Japanese Computer Pioneers

Matsushita ShigenoriMatsushita Shigenori

Matsushita Shigenori (Shig) was born on March 11, 1936. He graduated in March, 1959 from Department of Electrical Engineering (Major in Communication) in University of Tokyo. Later, he was bestowed with Master of Science in August, 1963 from Department of Electrical Engineering in University of Illinois, and Doctor of Engineering from University of Tokyo in October, 1974.

He joined Toshiba Corporation in April 1959 to design the basic transistor circuits for computers. He played the role of chief design engineer for a patch-board programmed computer and a magnetic drum internal-program computer.

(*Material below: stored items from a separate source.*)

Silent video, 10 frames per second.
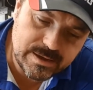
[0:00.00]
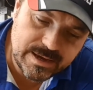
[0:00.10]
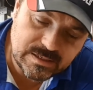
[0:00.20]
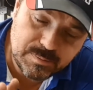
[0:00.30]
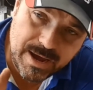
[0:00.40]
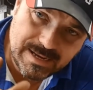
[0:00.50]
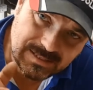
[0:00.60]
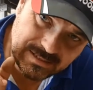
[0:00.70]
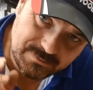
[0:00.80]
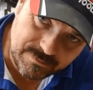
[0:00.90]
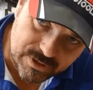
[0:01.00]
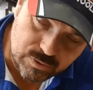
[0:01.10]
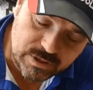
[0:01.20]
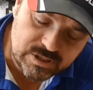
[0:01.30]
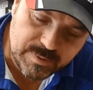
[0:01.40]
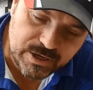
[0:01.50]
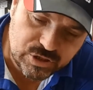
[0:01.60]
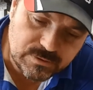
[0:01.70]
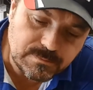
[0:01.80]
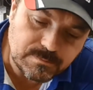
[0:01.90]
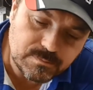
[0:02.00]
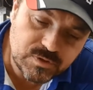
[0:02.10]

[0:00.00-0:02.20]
It's passed its visual inspection,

Fulbright scholarship enabled him in 1962-1963 to study in the Master of Science course in University of Illinois and to work as an assistant for development of a pattern recognition computer, Illiac III, in Digital Computer Laboratory.

In 1961, a joint research project with Assistant Professor (at that time) Hagiwara of University of Kyoto was started and the first full-scale microprogrammed computer, KT-P, was completed. This computer was reported at IFIP in 1962 and attracted attention for its variable microprograms implemented by patch-boards and by punched hole cards covering photo-transistors. Based on this technology, the development project of a commercial high-speed microprogrammed computer, TOSBAC-3400, was started and he assumed the chief design engineer of the project. This computer was used widely in the computer centers of local universities primarily for FORTRAN calculation and camera manufacturers for lens designs.

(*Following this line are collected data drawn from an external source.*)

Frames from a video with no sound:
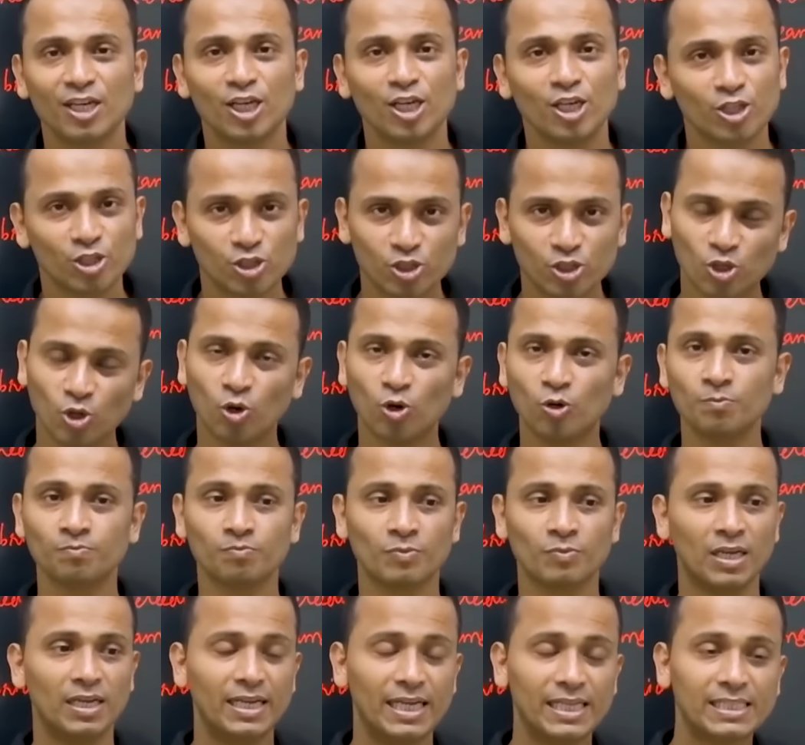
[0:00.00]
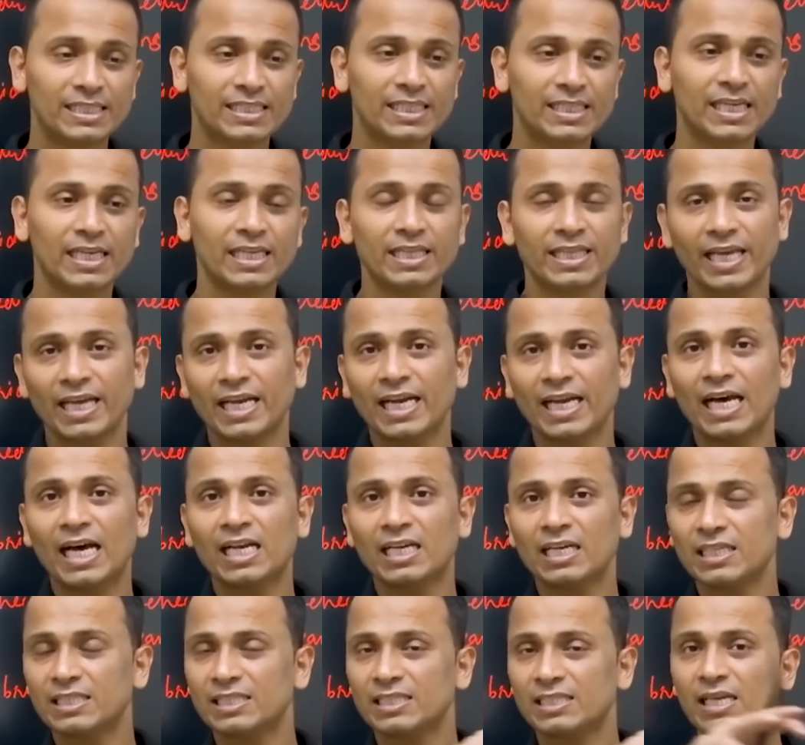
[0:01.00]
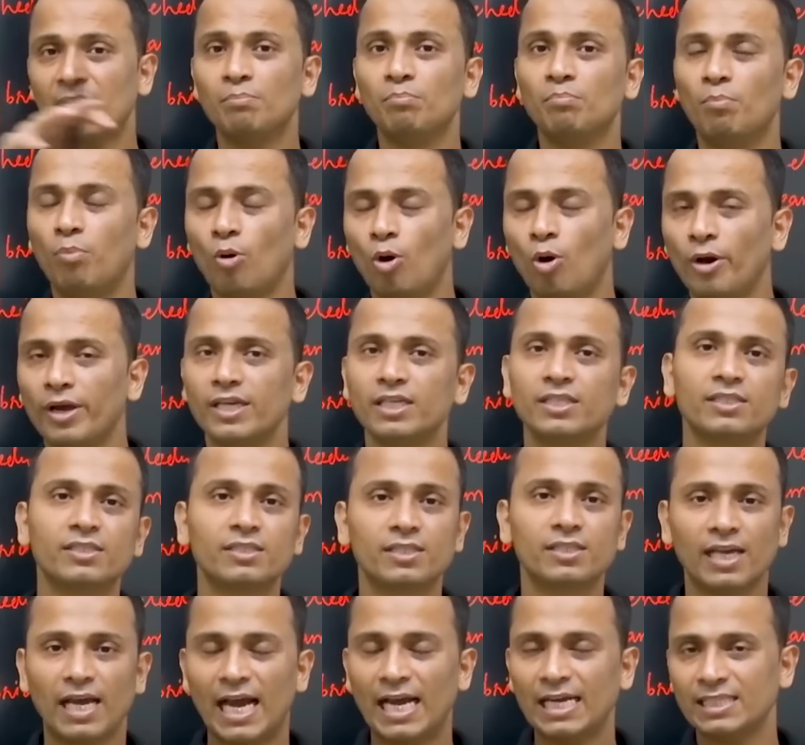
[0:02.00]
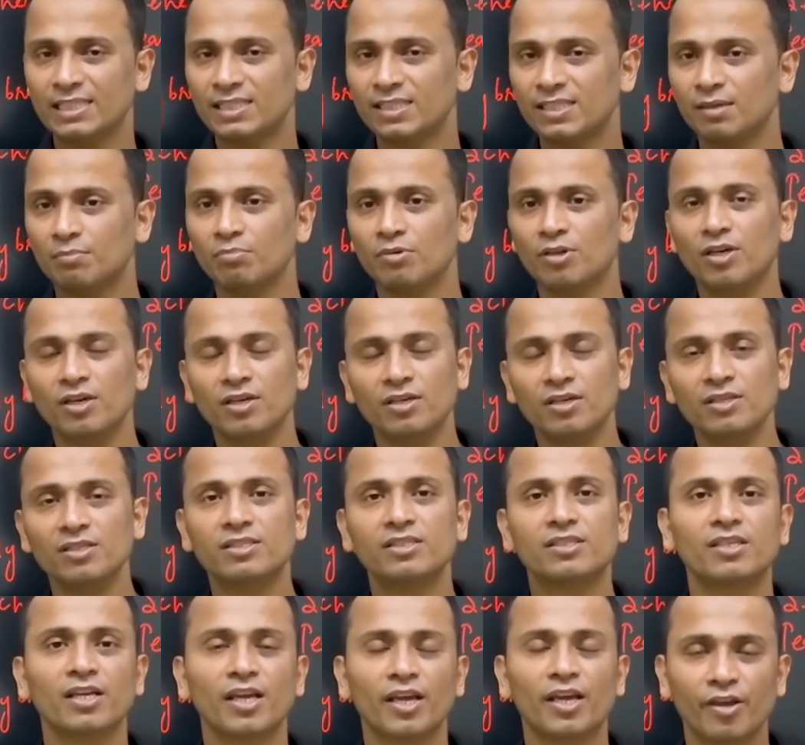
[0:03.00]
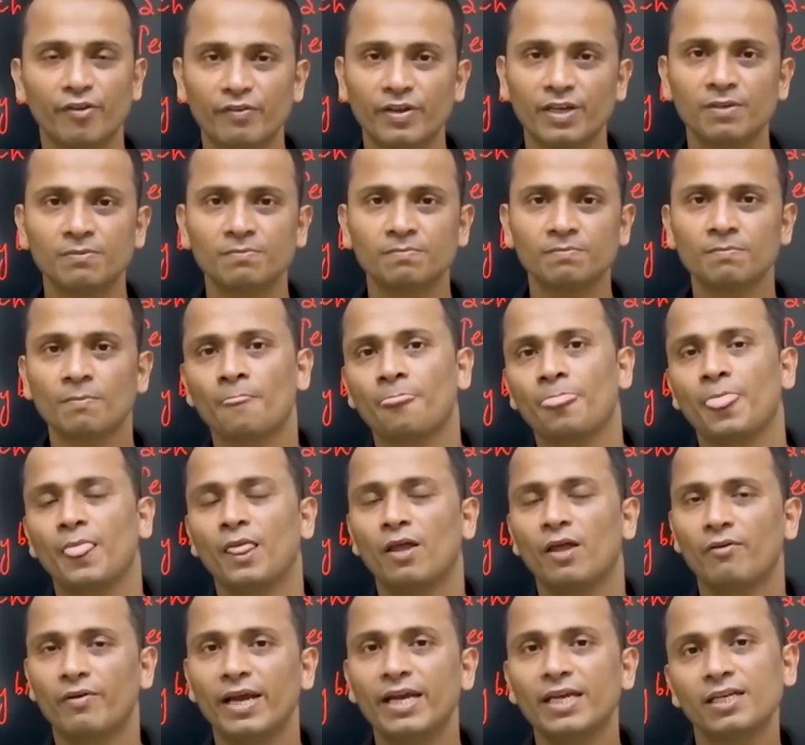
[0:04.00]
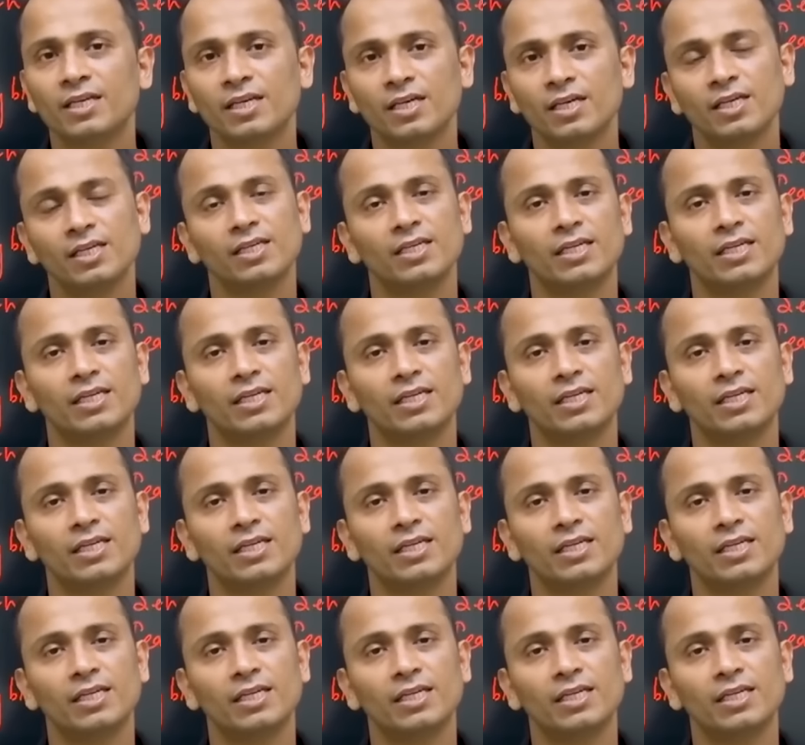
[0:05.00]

So let's say there are some boys and some girls given, right?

Toshiba became affiliated first with Computer Division of General Electric, which was then annexed into Honeywell Information Systems (HIS). As a result, HIS became the common affiliated company for Toshiba and NEC.

He led the joint HIS-Toshiba development project of a high-speed computer and its technology by dispatching several dozens of engineers to HIS. In 1978, Toshiba licensed the design of a low-cost large-scale microprogrammed computer of its own design, ACOS 600S, to HIS. He was responsible for technology and business negotiation and contracts with HIS and NEC.
He studied by himself in his private hours to construct a crosstalk theory of digital signals and he was given the doctor of engineering degree by University of Tokyo in 1974.

In 1978, Toshiba transferred its large-scale general-purpose computer business to a joint company with NEC, NEC-Toshiba Information Systems, and he was responsible for the transfer in business planning, negotiation and contracts. On the other hand, Toshiba emphasized the business for a new office, under the name of "office automation" or "OA", realized by integration of small-scale computers, communication and business machines and he planned, promoted and evangelized the OA business. Later, he was named associate general manager in technology of those businesses and responsible for administration of those technologies. When the computer group and control systems group were integrated, he became responsible for the technology operations. He decided the strategy in 1985 for the IBM-compatible lap-top personal computer T-1100.

When the new breed of companies emerged overseas, he promoted alliances with overseas companies such as the first OEM contract in Japan with Sun Microsystems, a joint company with Computer-Vision, a joint company with Olivetti, the first sales contract in Japan with Netscape.

He worked in 1993-96 as the Executive Vice President of Toshiba Information Systems and led switchover from the custom-made COBOL software development business to the online, packaged or personal computer software business. In 1996-2001, he worked as President of the Japanese subsidiary of an American start-up company, Wink Communications, to make efforts to popularize the interactive television.